Are manatees coming back?

If manatees could drink champagne, now would be a good time to put on the party hats and guzzle some. The latest survey of Florida’s manatees turned up 6,620 confirmed sightings, the third year in a row to break 6,000. For the first time since surveying began in 1991, more than 3,000 were counted on each coast.

The survey covered a total of 21 locations on both coasts — not a big sampling for a state with 1,350 miles of coastline — so it isn’t a census and the 6,620 manatees are merely representative of the likely increasing but unknown population. There must be many more that air and ground crews didn’t see during the survey that took place from Jan. 30 to Feb. 2.

For those who don’t know a West Indian manatee from a Portuguese man o’ war, the manatee is an endangered species protected by law. So ugly that it’s beautiful, it’s been the official marine mammal of Florida since 1975, without having to pay promotional and marketing fees.

When we stare at a chart of numbers long enough to believe they make sense, a few things about manatees jump out: In 31 surveys taken since 1991, the count has fluctuated but the general trend has been upward. In 16 surveys done from 2001 onward, the total was lower than 3,000 only four times.

The first survey to score 3,000 manatees or more was in January of ’01, when 3,300 were counted. Two surveys in January of ’03 scored 3,127 and 3,016. After a drop to 2,505 in ’04, manatees beat the 3,000 threshold in 2005 and ’06, dropped to 2,817 in ’07, and then rose to 3,802 in ’09.

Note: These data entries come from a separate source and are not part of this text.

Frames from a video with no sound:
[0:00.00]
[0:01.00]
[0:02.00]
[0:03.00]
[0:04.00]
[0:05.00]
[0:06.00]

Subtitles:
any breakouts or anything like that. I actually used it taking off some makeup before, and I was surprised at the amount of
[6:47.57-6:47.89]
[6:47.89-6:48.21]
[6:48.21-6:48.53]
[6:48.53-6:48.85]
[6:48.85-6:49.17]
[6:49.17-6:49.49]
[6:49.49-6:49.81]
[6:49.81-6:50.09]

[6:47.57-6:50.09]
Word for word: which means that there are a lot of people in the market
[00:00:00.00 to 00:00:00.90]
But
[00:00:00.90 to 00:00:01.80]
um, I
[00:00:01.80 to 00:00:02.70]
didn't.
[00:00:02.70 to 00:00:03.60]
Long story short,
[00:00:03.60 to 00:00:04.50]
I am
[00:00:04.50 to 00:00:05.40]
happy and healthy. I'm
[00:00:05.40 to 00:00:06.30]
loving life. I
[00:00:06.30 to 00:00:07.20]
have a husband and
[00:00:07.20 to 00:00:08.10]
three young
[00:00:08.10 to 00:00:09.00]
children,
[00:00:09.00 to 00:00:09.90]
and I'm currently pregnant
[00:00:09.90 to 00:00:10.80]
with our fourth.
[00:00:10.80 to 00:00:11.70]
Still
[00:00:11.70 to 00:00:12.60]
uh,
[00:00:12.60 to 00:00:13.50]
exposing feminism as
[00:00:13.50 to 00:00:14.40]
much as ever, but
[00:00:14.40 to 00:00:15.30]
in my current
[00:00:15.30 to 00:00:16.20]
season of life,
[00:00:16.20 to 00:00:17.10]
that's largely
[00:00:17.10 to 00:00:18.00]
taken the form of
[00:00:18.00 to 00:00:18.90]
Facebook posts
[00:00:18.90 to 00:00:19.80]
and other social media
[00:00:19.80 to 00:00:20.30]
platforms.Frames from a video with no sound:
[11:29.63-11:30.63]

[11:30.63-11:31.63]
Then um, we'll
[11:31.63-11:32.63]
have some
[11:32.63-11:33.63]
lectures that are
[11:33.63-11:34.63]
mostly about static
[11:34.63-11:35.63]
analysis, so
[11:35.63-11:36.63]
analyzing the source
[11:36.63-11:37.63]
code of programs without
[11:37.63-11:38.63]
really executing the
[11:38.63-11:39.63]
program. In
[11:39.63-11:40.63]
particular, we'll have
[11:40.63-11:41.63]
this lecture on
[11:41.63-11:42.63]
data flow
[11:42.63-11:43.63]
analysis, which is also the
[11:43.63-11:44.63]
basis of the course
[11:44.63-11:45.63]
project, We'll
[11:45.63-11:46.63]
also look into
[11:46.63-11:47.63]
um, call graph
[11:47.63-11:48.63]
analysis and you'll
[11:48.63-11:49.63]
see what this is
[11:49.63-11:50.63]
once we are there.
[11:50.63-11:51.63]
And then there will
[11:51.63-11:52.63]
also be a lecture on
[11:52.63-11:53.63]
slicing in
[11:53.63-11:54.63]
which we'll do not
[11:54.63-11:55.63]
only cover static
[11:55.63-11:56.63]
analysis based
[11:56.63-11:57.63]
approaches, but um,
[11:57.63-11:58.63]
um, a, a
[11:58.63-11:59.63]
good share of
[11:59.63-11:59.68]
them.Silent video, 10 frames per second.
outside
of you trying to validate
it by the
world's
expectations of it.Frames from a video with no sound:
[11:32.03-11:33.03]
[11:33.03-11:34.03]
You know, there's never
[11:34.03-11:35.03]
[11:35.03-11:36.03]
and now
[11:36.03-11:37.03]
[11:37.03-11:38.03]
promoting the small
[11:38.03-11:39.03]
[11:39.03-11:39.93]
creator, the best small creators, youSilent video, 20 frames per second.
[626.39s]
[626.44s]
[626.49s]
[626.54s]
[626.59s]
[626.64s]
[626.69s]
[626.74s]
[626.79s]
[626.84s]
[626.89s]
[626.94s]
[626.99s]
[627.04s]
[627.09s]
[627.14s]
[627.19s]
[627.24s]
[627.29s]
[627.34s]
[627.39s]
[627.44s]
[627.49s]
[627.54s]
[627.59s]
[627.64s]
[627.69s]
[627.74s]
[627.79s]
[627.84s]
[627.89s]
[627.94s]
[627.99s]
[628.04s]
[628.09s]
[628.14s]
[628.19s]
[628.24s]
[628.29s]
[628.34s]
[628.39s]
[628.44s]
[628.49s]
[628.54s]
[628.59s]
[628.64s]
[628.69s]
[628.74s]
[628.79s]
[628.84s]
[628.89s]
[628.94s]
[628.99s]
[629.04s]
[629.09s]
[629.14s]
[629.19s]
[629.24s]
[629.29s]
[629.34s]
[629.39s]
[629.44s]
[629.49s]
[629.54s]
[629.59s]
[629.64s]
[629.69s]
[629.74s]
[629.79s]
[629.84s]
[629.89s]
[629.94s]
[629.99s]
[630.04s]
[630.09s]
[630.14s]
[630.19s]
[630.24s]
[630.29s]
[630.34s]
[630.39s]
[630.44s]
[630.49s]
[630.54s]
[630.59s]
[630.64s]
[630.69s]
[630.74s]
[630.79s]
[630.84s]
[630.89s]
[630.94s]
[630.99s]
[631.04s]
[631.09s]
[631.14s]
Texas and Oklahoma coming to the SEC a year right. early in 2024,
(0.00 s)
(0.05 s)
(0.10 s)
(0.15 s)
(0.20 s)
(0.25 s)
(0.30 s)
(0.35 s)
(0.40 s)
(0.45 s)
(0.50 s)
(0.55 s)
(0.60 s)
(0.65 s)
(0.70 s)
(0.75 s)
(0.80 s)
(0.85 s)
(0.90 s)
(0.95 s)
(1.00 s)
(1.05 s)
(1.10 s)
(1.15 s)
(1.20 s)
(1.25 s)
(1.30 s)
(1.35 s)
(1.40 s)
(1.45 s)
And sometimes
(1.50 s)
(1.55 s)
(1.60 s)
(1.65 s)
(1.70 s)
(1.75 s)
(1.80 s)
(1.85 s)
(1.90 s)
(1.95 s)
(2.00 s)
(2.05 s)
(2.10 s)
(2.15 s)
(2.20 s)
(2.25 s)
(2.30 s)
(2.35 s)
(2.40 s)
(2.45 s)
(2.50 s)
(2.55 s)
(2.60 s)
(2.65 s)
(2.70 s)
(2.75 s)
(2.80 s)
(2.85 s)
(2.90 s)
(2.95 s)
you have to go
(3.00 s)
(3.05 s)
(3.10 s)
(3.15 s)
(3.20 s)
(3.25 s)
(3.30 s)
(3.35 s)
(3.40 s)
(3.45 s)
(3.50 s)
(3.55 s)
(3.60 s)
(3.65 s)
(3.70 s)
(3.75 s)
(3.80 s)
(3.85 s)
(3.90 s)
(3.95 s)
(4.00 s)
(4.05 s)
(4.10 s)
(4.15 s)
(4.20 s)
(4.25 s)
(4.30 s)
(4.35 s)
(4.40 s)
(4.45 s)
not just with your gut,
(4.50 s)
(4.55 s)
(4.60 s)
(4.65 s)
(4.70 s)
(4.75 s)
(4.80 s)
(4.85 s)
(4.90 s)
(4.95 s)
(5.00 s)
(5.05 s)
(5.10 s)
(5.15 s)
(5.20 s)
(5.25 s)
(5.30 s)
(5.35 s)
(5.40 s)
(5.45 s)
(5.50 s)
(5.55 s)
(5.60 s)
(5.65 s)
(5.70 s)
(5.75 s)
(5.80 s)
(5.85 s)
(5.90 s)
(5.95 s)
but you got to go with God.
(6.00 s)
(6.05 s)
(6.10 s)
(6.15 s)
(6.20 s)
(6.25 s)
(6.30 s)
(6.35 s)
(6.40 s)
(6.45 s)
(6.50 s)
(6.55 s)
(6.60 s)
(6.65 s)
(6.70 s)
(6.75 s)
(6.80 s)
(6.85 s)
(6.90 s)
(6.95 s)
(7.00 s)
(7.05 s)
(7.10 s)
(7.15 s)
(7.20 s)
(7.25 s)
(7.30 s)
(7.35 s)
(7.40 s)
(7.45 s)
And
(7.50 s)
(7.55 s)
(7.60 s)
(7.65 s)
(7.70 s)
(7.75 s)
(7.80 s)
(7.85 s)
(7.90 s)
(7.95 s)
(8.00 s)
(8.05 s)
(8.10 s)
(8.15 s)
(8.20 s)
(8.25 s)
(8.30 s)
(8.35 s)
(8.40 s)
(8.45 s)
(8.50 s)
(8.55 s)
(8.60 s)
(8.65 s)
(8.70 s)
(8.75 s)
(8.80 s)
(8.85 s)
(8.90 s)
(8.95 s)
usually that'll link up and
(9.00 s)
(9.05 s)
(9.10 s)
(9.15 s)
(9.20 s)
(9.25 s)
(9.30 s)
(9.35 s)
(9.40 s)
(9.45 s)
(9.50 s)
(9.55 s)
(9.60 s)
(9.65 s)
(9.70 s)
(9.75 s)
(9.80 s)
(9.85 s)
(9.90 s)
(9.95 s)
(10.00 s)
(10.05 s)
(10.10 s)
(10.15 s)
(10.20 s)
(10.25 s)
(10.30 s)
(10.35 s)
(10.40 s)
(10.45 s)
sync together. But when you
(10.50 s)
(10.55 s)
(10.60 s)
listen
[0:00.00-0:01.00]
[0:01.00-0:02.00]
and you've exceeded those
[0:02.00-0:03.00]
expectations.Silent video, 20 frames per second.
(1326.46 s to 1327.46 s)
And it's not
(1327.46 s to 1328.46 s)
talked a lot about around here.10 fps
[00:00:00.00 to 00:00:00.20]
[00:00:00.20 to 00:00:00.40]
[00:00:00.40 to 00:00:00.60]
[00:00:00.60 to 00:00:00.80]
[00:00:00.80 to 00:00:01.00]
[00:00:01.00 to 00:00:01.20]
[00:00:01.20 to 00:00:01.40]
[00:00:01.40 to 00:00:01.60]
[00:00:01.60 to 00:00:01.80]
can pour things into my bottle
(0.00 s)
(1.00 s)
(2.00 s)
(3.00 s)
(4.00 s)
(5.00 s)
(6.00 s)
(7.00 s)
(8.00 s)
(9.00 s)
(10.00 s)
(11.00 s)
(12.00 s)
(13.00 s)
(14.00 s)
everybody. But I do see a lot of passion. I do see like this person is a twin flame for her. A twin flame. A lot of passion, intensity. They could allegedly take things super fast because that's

Next came a surprise: Despite two devastating cold-weather kills in the first week of January 2010, the manatee survey of Jan. 12-15 reported 5,077 live sightings, a figure not to be topped until 2015.
Why? Answer unknown, but it’s fair to suppose those manatees were spending extra time in their warm-water refuges at power plants, springs and suchlike.

Those locations are the sites where manatee surveyors do their work — mostly in January and February, rarely in early March if a strong enough cold front happens then.

The right conditions don’t happen according to a dependable timetable. January and February’s about as tight as surveyors can plan. Florida Fish and Wildlife Conservation (FWC) requires air temperatures of 49 degrees or colder near the counting sites, three to five days before the survey. Water temperature there has to be colder than 68 degrees.

The wind speed forecast has to be short of 15 knots and the sky forecast has to be clearer than mostly cloudy.

All that is most likely to happen at the same time sometime in January and February. If all of it doesn’t, there may not be as many manatees on the sites as there should be, and those who show up will be hard to see and count.

It’s hard for most of us to get a close look at manatees in a power plant discharge area, but they’re often found en masse around dams and flood control gates on canals and streams that lead to the nearest coast.